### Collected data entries
'''
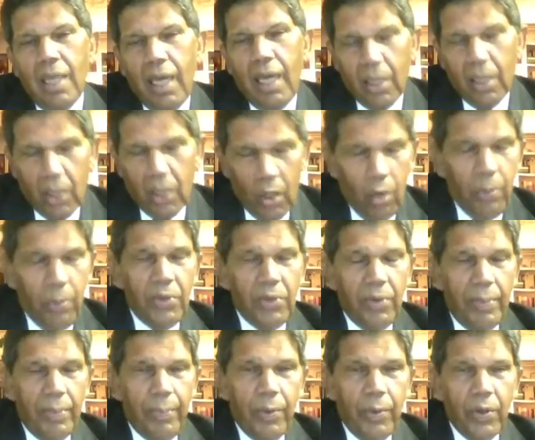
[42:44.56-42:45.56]
global
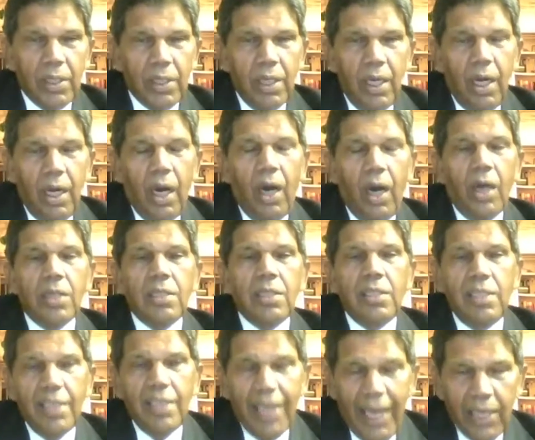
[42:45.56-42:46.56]
report
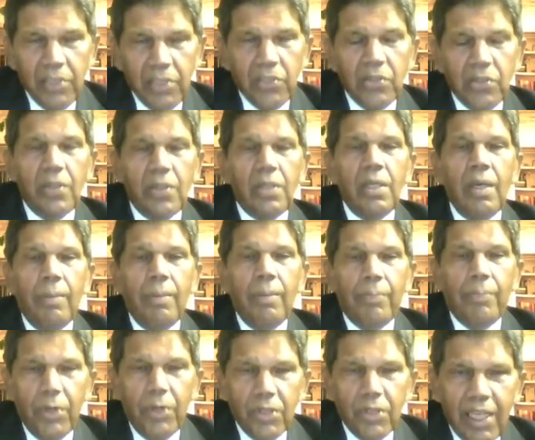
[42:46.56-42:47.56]
on national
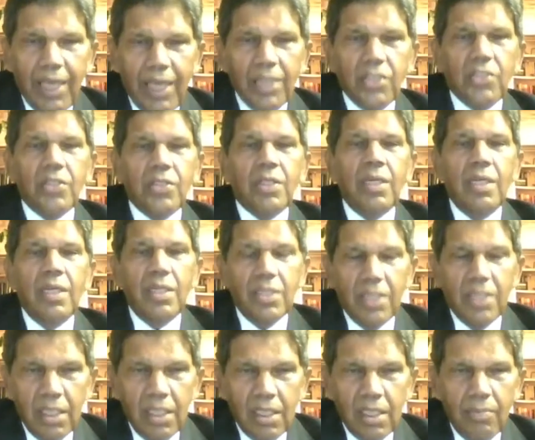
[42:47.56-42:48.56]
protection
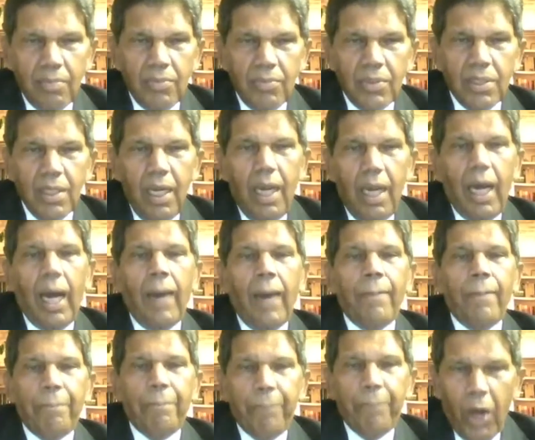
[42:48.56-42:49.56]
systems,
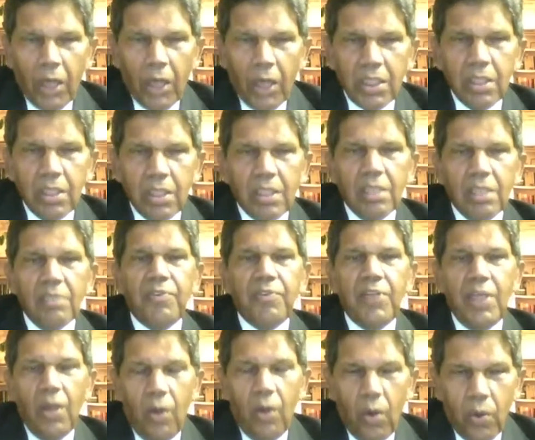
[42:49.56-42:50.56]
a
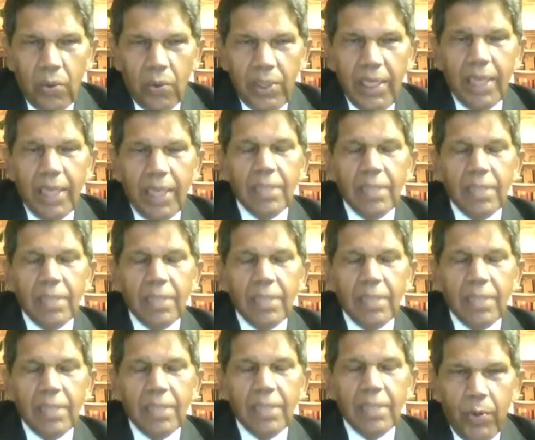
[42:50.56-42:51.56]
positively oriented
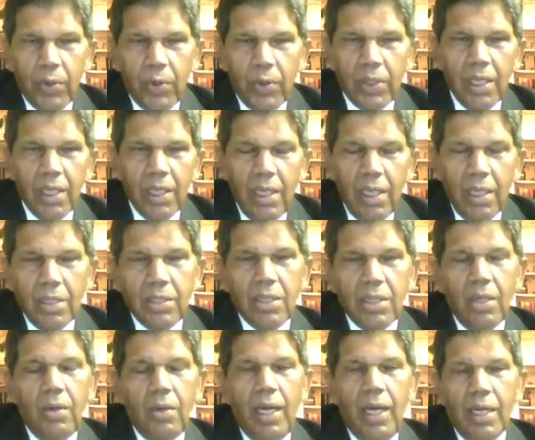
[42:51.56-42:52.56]
report
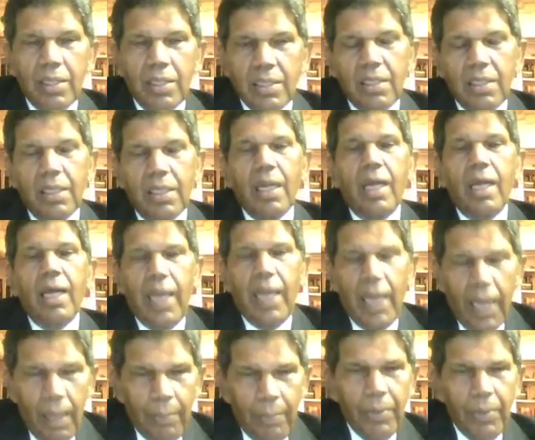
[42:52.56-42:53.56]
so as to
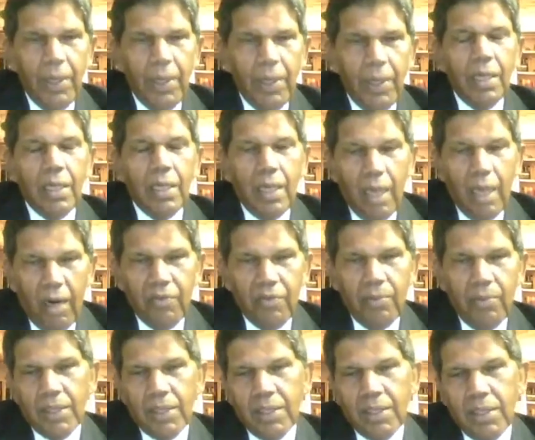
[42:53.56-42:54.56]
help
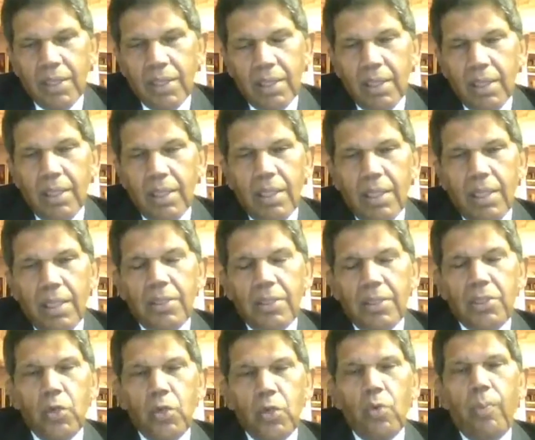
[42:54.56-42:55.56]
governments
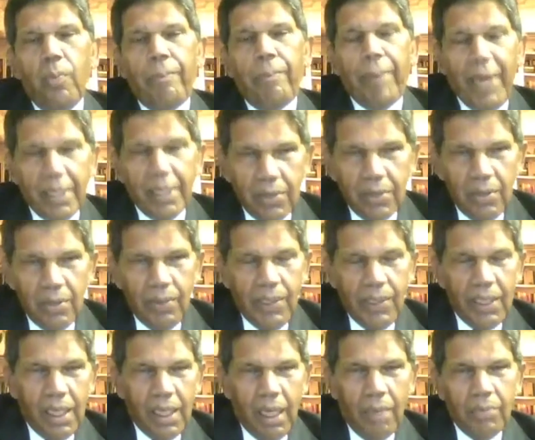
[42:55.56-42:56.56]
do better
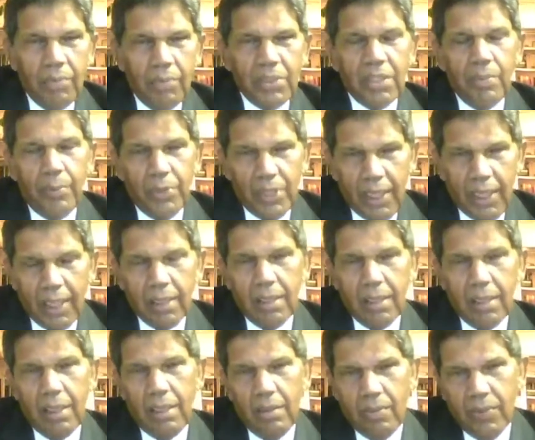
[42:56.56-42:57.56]
when it comes to
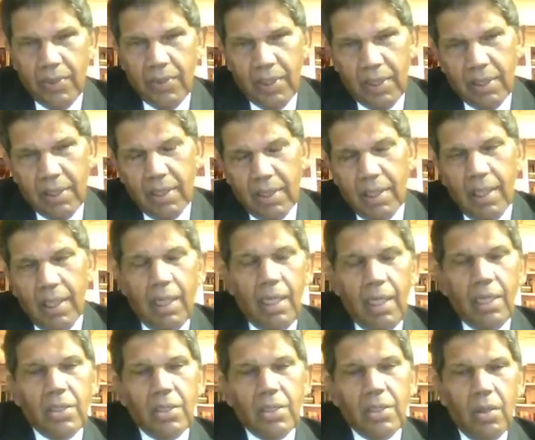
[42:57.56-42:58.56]
protecting human rights.
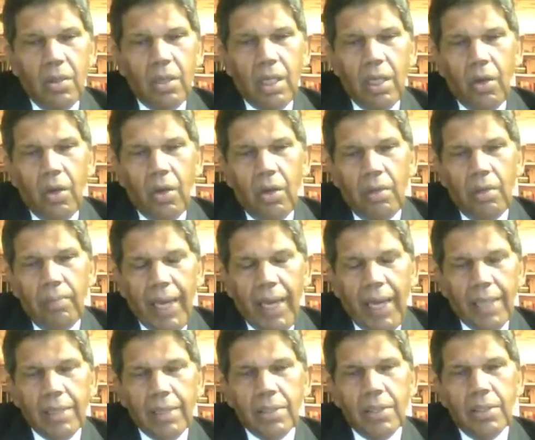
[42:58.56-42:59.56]
So going
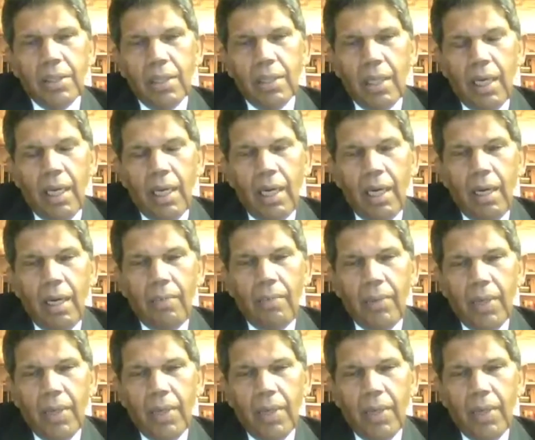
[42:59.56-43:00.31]
back to the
'''
### Work to complete
In the copy, no picture may appear; the records themselves must be output exactly.

### Your solution
[42:44.56-42:45.56]
global
[42:45.56-42:46.56]
report
[42:46.56-42:47.56]
on national
[42:47.56-42:48.56]
protection
[42:48.56-42:49.56]
systems,
[42:49.56-42:50.56]
a
[42:50.56-42:51.56]
positively oriented
[42:51.56-42:52.56]
report
[42:52.56-42:53.56]
so as to
[42:53.56-42:54.56]
help
[42:54.56-42:55.56]
governments
[42:55.56-42:56.56]
do better
[42:56.56-42:57.56]
when it comes to
[42:57.56-42:58.56]
protecting human rights.
[42:58.56-42:59.56]
So going
[42:59.56-43:00.31]
back to the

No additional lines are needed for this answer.